→ **SOURCE RECORDS**:
————————

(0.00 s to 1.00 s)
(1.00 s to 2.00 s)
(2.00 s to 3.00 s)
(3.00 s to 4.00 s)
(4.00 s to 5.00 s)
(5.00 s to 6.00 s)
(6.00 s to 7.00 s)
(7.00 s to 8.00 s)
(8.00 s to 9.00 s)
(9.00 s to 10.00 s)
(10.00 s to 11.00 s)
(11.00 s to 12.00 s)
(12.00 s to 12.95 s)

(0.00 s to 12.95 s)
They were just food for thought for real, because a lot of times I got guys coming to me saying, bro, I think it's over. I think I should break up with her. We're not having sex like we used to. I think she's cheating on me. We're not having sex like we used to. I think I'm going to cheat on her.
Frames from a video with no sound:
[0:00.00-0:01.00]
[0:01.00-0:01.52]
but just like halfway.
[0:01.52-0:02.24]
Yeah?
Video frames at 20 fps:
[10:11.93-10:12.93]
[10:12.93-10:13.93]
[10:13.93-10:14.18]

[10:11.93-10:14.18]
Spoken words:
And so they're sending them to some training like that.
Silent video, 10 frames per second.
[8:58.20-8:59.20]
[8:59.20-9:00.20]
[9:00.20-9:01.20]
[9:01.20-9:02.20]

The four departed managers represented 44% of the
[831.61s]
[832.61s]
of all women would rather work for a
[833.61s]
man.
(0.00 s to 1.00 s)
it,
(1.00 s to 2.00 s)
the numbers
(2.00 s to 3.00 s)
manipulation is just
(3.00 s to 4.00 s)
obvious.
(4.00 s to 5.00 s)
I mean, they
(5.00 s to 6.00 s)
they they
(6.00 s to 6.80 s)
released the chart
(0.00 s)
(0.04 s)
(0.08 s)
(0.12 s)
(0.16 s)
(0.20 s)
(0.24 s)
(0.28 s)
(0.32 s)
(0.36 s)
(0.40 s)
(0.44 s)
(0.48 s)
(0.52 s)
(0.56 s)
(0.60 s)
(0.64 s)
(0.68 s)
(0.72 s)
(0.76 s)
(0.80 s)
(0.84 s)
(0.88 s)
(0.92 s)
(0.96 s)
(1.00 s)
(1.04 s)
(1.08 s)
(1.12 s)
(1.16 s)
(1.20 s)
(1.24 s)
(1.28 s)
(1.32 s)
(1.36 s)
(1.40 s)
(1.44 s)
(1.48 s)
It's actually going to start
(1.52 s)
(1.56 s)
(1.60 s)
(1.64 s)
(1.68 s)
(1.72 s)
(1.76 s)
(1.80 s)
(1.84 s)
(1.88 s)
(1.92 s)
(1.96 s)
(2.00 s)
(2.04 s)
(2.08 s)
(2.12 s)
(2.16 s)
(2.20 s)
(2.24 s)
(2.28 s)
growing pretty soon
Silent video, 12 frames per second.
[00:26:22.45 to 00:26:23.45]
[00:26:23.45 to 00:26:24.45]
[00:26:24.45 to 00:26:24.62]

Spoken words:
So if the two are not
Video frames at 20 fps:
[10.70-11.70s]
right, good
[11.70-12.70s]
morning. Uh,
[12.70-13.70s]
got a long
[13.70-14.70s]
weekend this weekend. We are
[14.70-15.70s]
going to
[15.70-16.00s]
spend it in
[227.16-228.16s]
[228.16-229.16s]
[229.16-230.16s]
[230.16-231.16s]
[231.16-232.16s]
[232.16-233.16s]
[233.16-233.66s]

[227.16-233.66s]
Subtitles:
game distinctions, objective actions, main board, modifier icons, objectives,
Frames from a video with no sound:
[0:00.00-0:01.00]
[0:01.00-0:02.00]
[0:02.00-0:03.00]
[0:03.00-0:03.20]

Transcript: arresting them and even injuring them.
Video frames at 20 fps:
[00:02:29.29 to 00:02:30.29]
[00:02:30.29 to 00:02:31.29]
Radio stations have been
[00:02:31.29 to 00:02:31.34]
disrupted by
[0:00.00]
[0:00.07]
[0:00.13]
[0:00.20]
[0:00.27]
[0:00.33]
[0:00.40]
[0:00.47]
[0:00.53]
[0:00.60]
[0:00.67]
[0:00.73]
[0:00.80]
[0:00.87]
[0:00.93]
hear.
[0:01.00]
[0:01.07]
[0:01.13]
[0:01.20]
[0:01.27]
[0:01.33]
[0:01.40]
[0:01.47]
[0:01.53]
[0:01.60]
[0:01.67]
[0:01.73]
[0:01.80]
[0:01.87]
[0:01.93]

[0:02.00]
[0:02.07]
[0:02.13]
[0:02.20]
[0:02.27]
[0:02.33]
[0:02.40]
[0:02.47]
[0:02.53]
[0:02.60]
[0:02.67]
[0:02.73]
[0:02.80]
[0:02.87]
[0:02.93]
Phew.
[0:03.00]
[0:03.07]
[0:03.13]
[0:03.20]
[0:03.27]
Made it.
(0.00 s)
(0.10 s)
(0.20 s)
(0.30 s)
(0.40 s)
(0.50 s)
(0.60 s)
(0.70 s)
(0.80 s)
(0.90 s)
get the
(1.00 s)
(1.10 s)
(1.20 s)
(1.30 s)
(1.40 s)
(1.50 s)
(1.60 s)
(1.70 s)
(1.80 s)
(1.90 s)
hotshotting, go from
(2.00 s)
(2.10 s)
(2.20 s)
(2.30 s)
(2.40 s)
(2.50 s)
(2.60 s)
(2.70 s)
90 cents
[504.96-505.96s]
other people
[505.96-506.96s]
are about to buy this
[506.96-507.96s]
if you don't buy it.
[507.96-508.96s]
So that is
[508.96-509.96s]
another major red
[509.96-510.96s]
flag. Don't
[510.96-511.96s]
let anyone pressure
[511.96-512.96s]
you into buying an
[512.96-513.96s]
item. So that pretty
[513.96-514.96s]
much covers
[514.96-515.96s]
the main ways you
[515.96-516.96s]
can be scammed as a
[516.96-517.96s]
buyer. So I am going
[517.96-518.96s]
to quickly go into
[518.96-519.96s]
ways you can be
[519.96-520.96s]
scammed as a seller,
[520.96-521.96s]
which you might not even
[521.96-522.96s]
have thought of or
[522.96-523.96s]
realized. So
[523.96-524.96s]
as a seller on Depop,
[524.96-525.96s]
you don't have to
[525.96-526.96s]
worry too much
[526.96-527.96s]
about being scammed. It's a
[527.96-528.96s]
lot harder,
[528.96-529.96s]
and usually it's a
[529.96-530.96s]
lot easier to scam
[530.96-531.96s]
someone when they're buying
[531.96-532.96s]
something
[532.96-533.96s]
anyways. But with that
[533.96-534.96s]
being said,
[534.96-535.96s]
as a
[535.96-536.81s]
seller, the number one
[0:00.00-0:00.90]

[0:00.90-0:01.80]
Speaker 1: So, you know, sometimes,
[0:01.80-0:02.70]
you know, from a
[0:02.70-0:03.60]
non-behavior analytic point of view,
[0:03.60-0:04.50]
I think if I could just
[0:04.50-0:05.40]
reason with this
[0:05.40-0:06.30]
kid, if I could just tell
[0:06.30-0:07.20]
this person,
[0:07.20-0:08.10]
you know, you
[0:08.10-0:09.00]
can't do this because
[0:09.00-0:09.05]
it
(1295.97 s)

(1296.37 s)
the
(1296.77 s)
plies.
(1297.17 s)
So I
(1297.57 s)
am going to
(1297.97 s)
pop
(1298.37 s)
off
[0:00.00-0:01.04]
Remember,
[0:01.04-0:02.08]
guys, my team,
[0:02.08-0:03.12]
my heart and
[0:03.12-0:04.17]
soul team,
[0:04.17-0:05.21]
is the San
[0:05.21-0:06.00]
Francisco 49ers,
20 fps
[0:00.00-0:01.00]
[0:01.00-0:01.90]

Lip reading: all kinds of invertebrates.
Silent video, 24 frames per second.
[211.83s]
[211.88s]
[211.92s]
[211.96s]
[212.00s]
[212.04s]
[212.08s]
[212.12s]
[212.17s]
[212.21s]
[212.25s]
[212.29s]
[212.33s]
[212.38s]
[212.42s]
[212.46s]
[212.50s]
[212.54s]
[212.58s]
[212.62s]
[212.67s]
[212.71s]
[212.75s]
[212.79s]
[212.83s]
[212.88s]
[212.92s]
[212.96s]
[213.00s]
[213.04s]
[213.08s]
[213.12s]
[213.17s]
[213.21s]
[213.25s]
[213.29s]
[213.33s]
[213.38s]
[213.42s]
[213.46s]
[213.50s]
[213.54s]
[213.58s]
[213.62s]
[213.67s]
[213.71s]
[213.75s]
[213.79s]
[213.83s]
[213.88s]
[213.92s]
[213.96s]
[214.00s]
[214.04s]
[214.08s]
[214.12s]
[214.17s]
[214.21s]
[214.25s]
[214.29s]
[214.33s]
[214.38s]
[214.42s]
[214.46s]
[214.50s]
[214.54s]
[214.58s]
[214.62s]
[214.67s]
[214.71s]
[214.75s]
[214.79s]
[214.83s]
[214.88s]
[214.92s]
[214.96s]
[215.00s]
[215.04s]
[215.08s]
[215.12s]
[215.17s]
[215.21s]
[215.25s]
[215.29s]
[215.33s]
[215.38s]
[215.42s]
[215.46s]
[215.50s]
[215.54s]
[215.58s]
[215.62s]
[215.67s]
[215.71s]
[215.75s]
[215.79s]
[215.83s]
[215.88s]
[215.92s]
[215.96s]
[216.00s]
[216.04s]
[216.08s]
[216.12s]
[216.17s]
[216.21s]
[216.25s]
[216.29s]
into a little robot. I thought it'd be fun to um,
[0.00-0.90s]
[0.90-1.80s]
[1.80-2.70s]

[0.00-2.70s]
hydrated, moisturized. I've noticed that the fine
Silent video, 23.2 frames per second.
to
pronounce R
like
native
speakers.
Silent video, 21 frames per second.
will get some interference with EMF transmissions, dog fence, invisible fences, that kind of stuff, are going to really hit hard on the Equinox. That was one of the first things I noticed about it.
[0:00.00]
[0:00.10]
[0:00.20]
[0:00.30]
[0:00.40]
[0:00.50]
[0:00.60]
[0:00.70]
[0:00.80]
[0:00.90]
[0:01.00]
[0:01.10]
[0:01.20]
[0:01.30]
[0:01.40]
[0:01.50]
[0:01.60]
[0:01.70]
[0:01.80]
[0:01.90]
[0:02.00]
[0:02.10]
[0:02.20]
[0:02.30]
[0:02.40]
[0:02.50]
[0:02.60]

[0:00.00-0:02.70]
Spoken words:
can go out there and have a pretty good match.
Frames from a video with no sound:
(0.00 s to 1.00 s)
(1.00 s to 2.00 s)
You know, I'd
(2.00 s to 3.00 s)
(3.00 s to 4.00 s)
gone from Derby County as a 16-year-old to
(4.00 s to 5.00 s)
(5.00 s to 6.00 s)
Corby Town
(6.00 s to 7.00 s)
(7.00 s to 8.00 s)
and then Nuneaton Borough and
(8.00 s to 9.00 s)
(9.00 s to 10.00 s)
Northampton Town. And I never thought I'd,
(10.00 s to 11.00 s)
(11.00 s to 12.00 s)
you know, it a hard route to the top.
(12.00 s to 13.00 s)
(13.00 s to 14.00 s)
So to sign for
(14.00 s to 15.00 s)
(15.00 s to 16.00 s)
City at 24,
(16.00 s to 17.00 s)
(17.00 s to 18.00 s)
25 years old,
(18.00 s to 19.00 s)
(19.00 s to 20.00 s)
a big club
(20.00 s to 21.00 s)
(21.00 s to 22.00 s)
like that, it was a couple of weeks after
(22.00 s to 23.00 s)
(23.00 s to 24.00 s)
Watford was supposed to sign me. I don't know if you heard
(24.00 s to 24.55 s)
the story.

————————

→ **EXERCISE DESCRIPTION**:
Return exactly, and only, the lines from the start of the listing through the line with "(12.00 s to 12.95 s)".

→ **EXERCISE OUTPUT**:
(0.00 s to 1.00 s)
(1.00 s to 2.00 s)
(2.00 s to 3.00 s)
(3.00 s to 4.00 s)
(4.00 s to 5.00 s)
(5.00 s to 6.00 s)
(6.00 s to 7.00 s)
(7.00 s to 8.00 s)
(8.00 s to 9.00 s)
(9.00 s to 10.00 s)
(10.00 s to 11.00 s)
(11.00 s to 12.00 s)
(12.00 s to 12.95 s)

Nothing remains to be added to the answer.